Fraud and mismanagement at the European Commission have tainted the Leonardo project, but it deserves to succeed, writes Sue Waddington
As the European Commission considered the implications of the March report of the "committee of independent experts" on fraud, nepotism and mismanagement, their attention was drawn to the chapter on the Leonardo da Vinci programme. "This is Leonardo's Last Supper," one is reported to have said as they decided to hand in their collective resignation.
Many MEPs agreed, as they learned about the allegations of fraud and mismanagement in Agenor, the contractors used by the Commission to administrate Leonardo. When Agenor then declared itself bankrupt and the Belgian judicial authorities sealed the building in which the Leonardo documents were contained, it appeared that Leonardo I had come to an end, and the plans for a new Leonardo programme would not come to fruition.
As rapporteur for the new Leonardo programme (2000-2006), I had made a number of new recommendations which were about to be debated in the European Parliament when the rumours about fraud and mismanagement began. It was not until months after the first reading that the Parliament was officially informed of the problems. Then the attention was focused on Commissioner Cresson and her role in the scandal, rather than on the implications for the EU's flagship Vocational Training Programme.
The Leonardo programme has enabled thousands of institutions, academics, trainers, businesses, students and trainees to take part in trans-European projects, experiencing learning and working in another member state, contributing to European networks, and sharing new approaches. The programme was seen as a laboratory for innovation, and was in danger of losing its credibility because of the crisis in the Commission.
Universities and colleges in the UK were concerned that their bids were not being processed and grants delayed. Consultations for the new legislative text continued, but there were still significant differences between the Parliament's and the Council's positions. The Council had rejected the new proposals aimed at giving greater priority to lifelong learning, measures to encourage participation of under-represented groups and to improve the complementarity between Leonardo and the European Social Fund.
In January the German presidency took over the reins and the negotiations.
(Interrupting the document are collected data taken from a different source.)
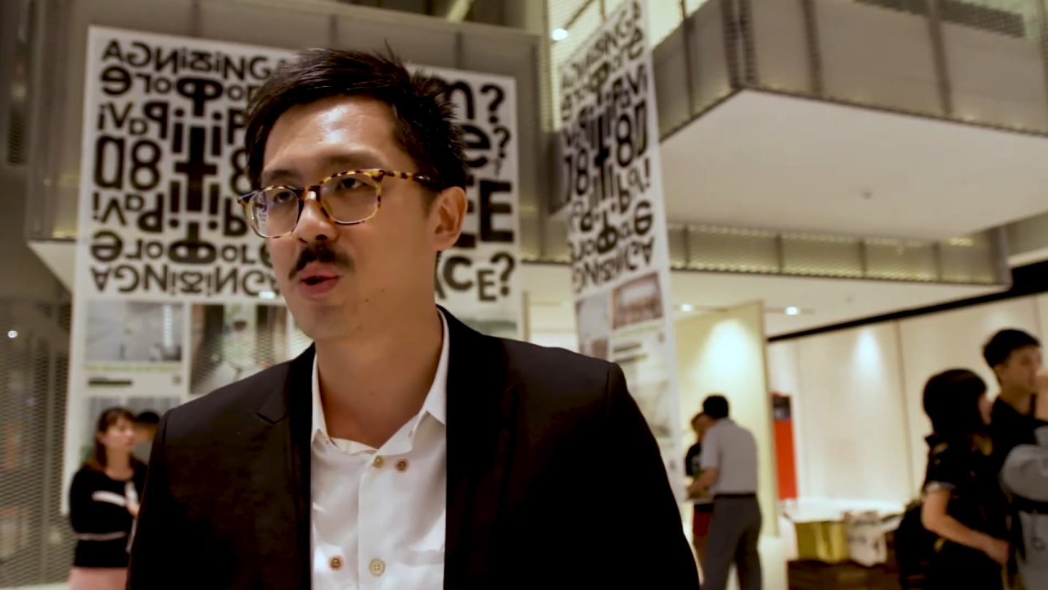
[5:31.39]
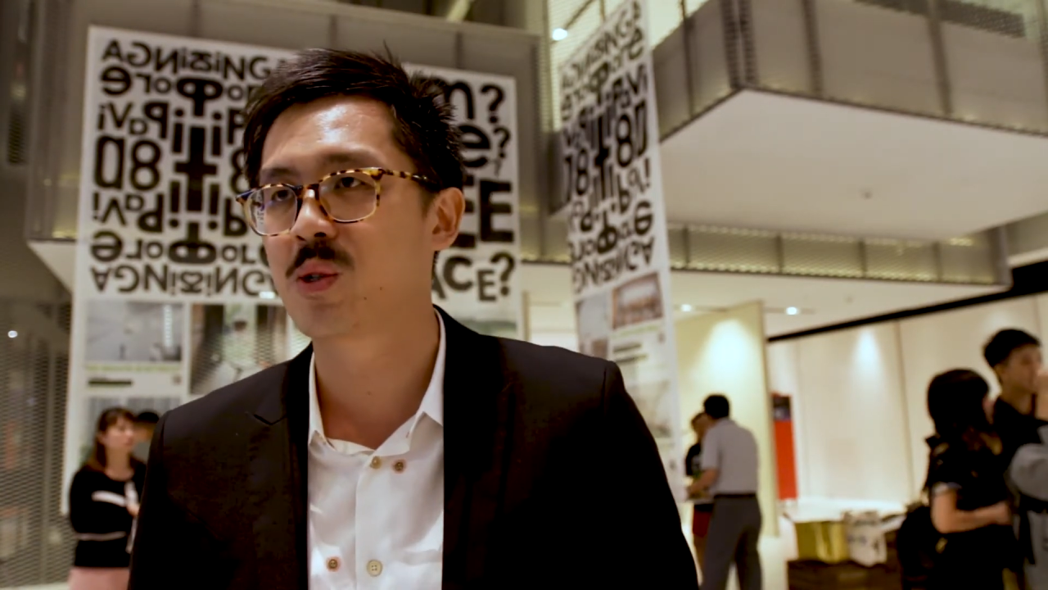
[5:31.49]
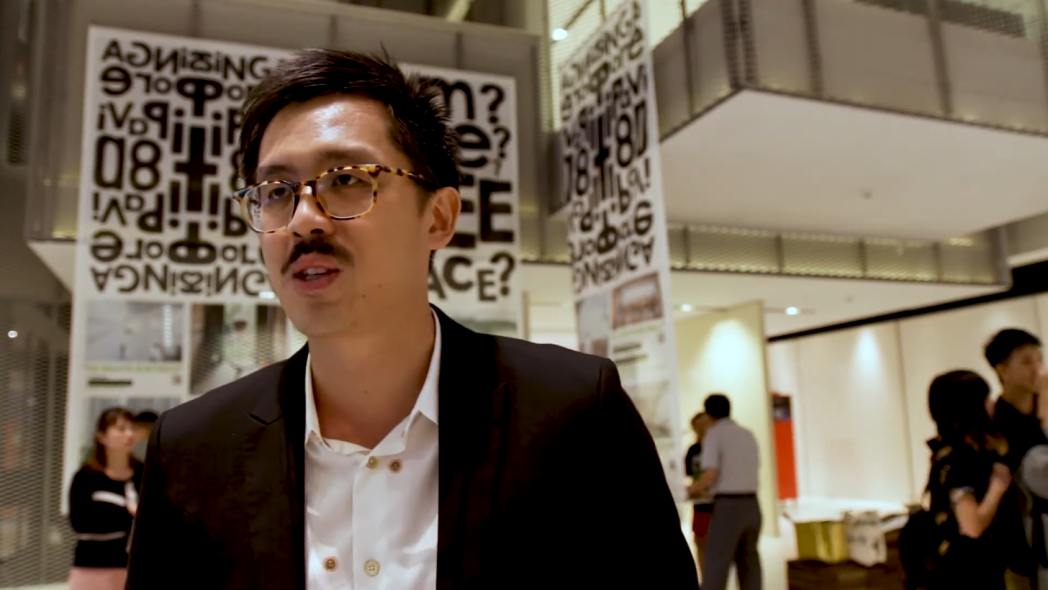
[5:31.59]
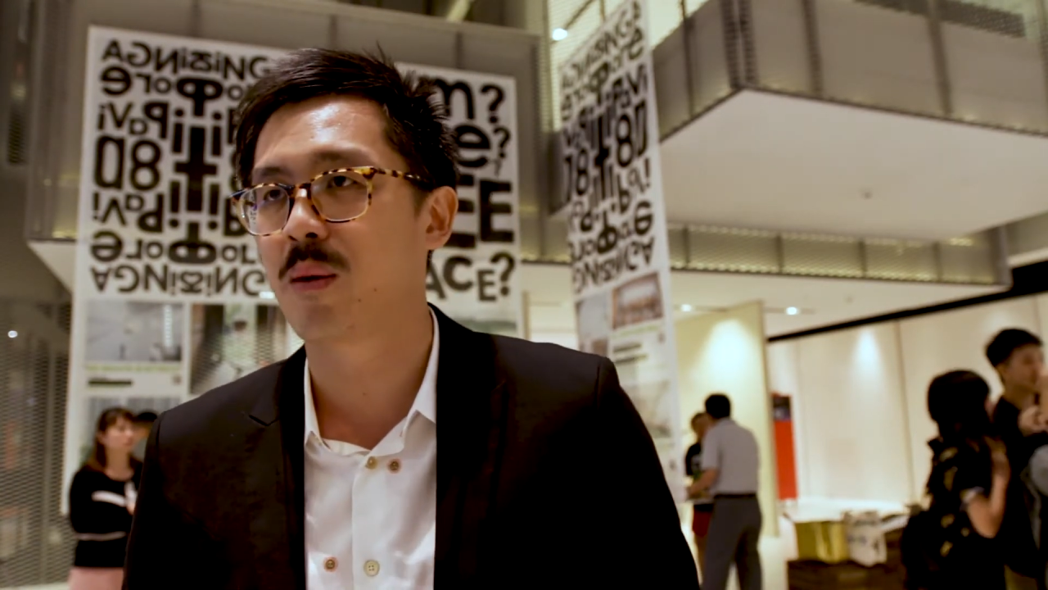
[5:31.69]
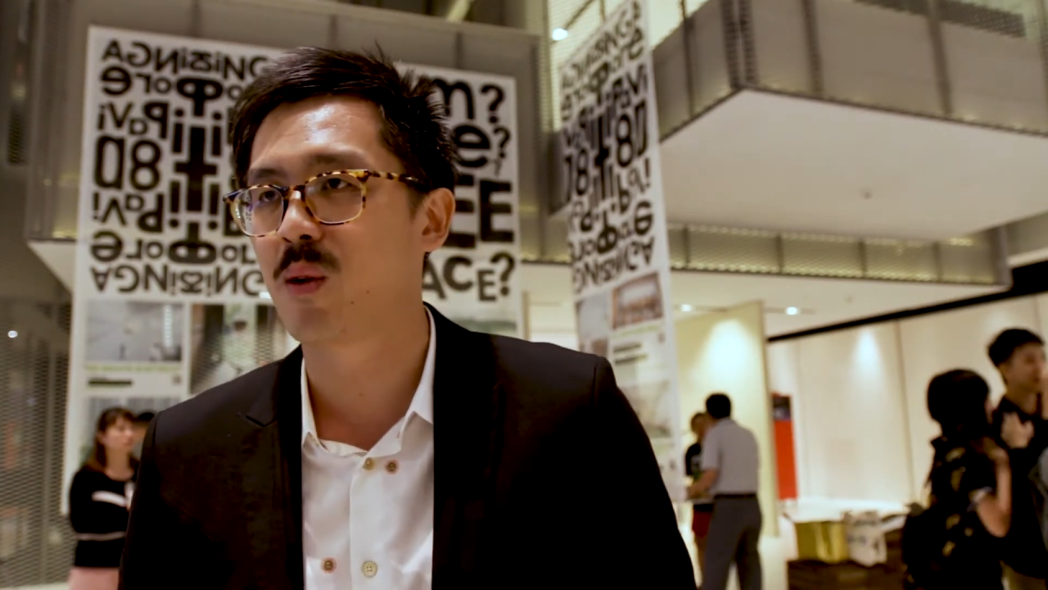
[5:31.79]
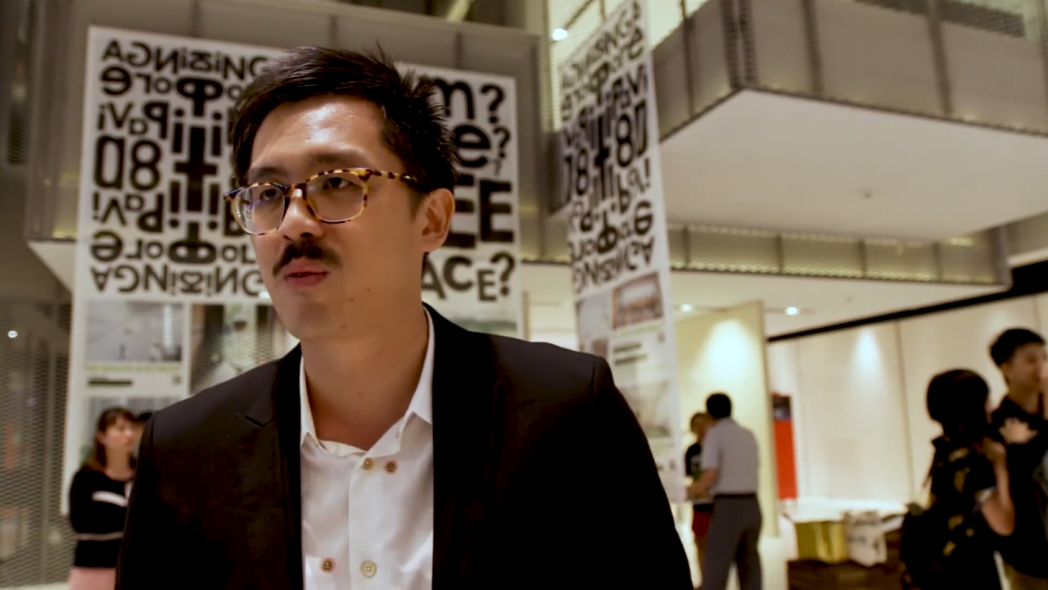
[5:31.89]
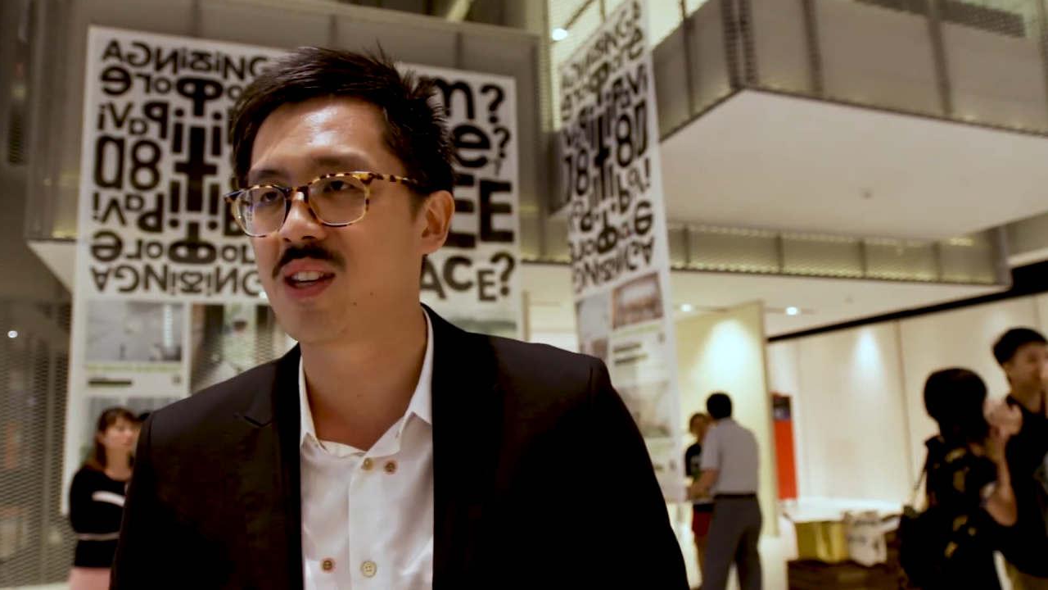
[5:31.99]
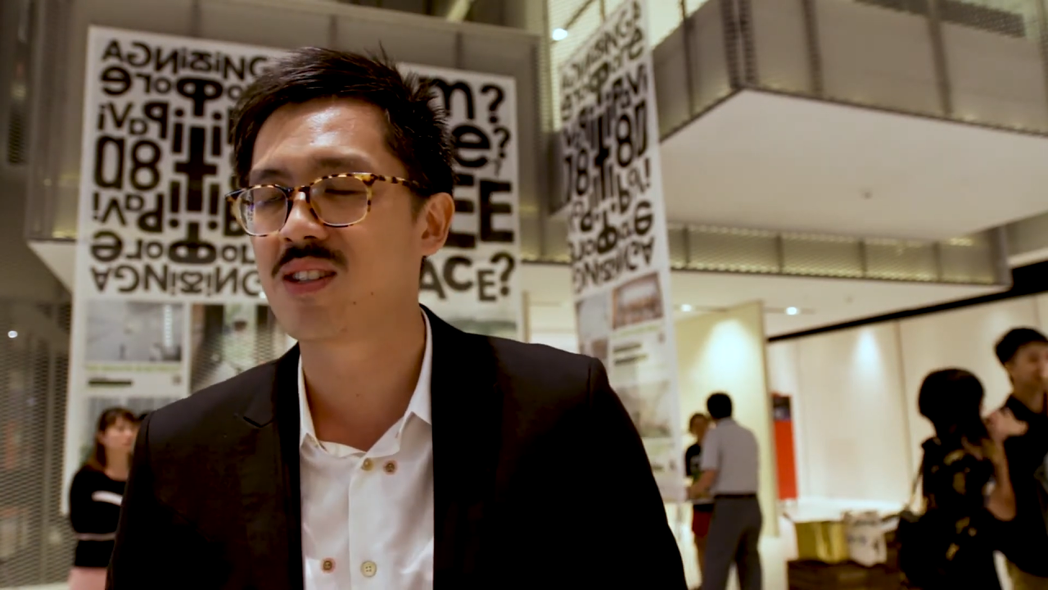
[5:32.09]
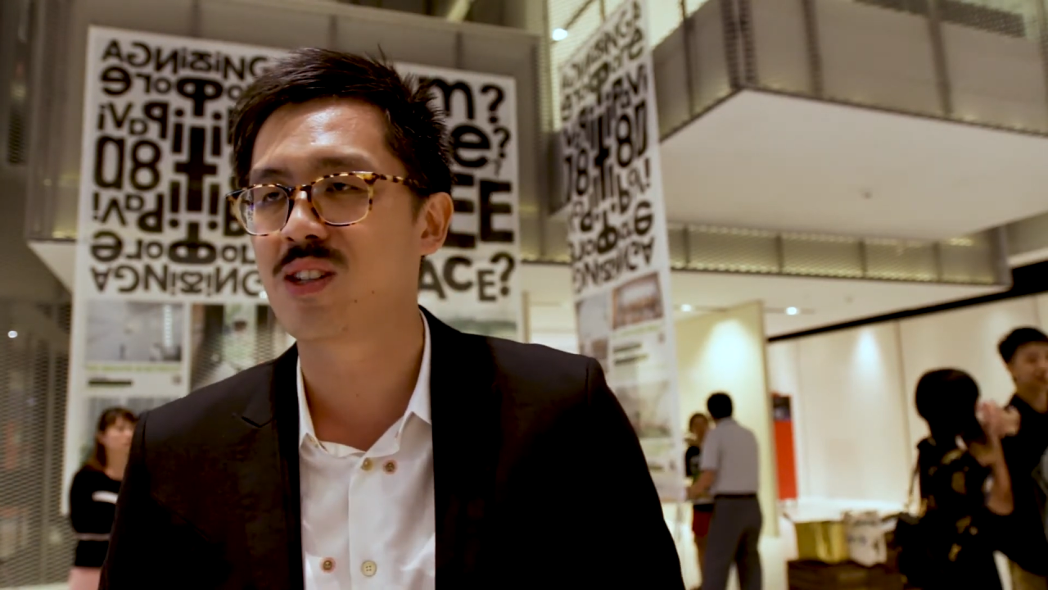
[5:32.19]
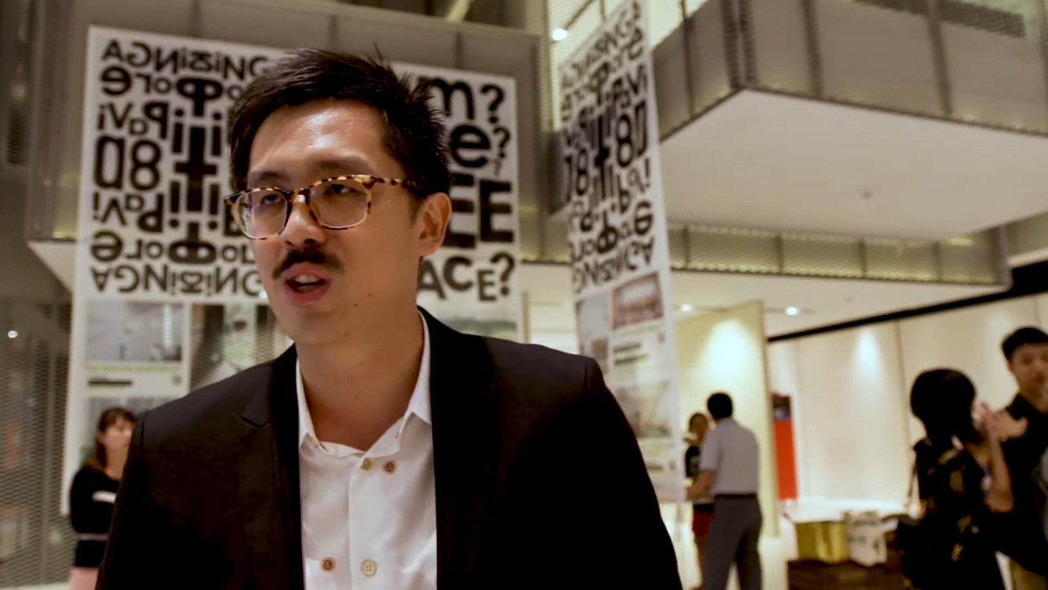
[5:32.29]
use some of
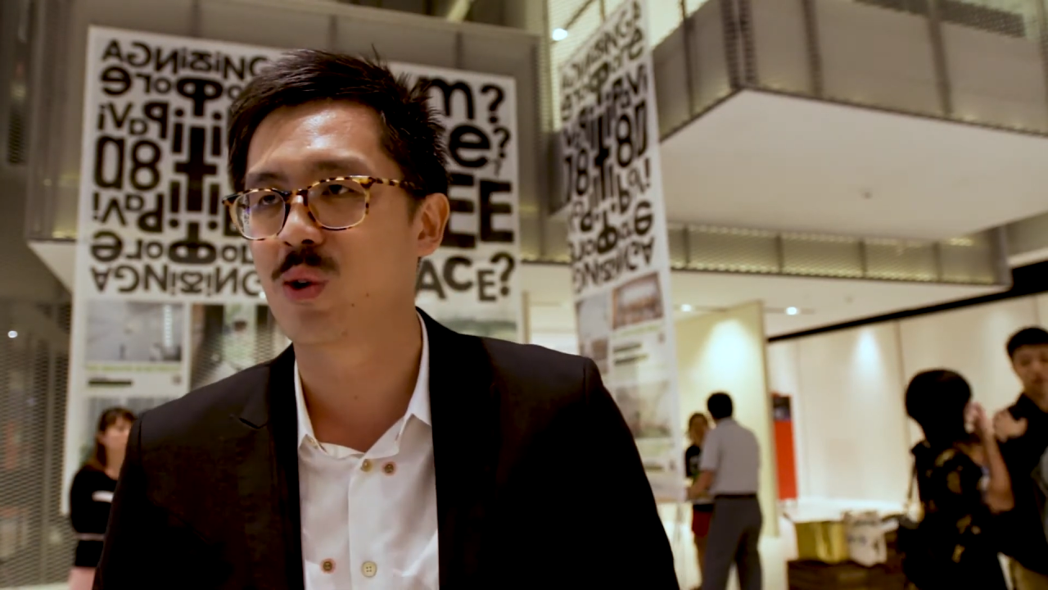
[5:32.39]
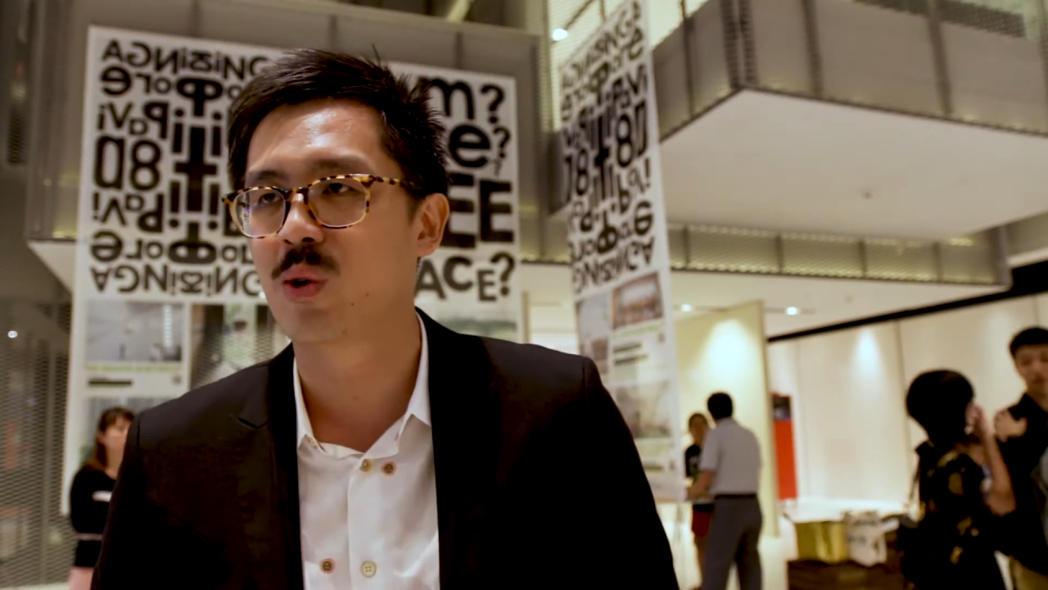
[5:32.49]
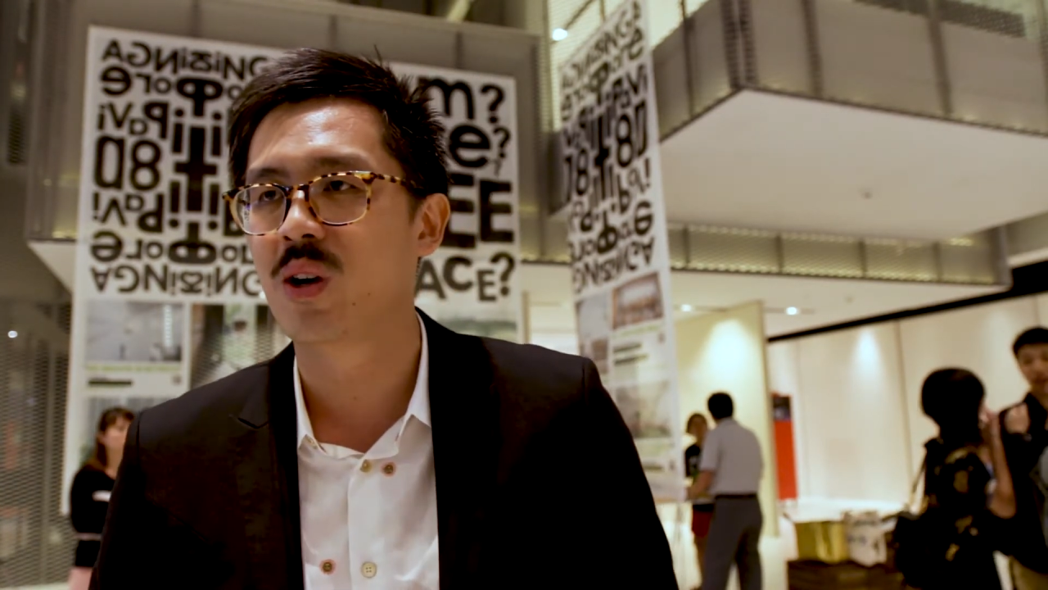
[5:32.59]
these new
The formal and informal processes continued in the Parliament to prepare for the second reading of Leonardo II. Suddenly and unexpectedly it became clear that unless the usual planned parliamentary timetable was speeded up, Leonardo II would not begin on time on January 1, 2000.
There were now two contradictory pressures: to take the time to ensure that the new programme did not suffer from the problems of the old one and to hasten the negotiations to ensure that Leonardo II could start on time.
Political differences then began to appear. The Christian Democrats wanted to demonstrate their displeasure with a discredited commissioner by refusing to deal with Leonardo II until the autumn. The Socialist group wanted to use the opportunity to gain agreement for the Parliament's amendments to be incorporated in the legislation. The Socialist group won the vote to press ahead.
I believe that the creative partnership which was established
between representatives of the Parliament, the Council and the Commission has produced a good result. The Council agreed to accept many more of the Parliament's proposals in exchange for the Parliament's agreement to speed the process up.
The Commission is dealing with the backlog of Leonardo I bids and grant approvals and is consulting MEPs on the role and rules for a new improved administrative structure.
Leonardo II (unlike the new Socrates and Youth for Europe programmes) was finally approved by the Parliament, Commission and Council before the May 1 deadline. Preparations are in hand for it to begin on time. It will be a better programme - reflecting the greater recognition of the importance of vocational training to Europe's economic and social development. It is aimed at
influencing European training systems, supporting lifelong learning approaches, addressing non-participation, encouraging innovation with greater emphasis on research, evaluation, innovation, dissemination and the exchanging and embedding of good practice. I hope that many of our universities and colleges will be encouraged to take a full part in the new opportunities that it presents.
Sue Waddington is the MEP for Leicester. She is the European Parliament's rapporteur for the Leonardo da Vinci II programme.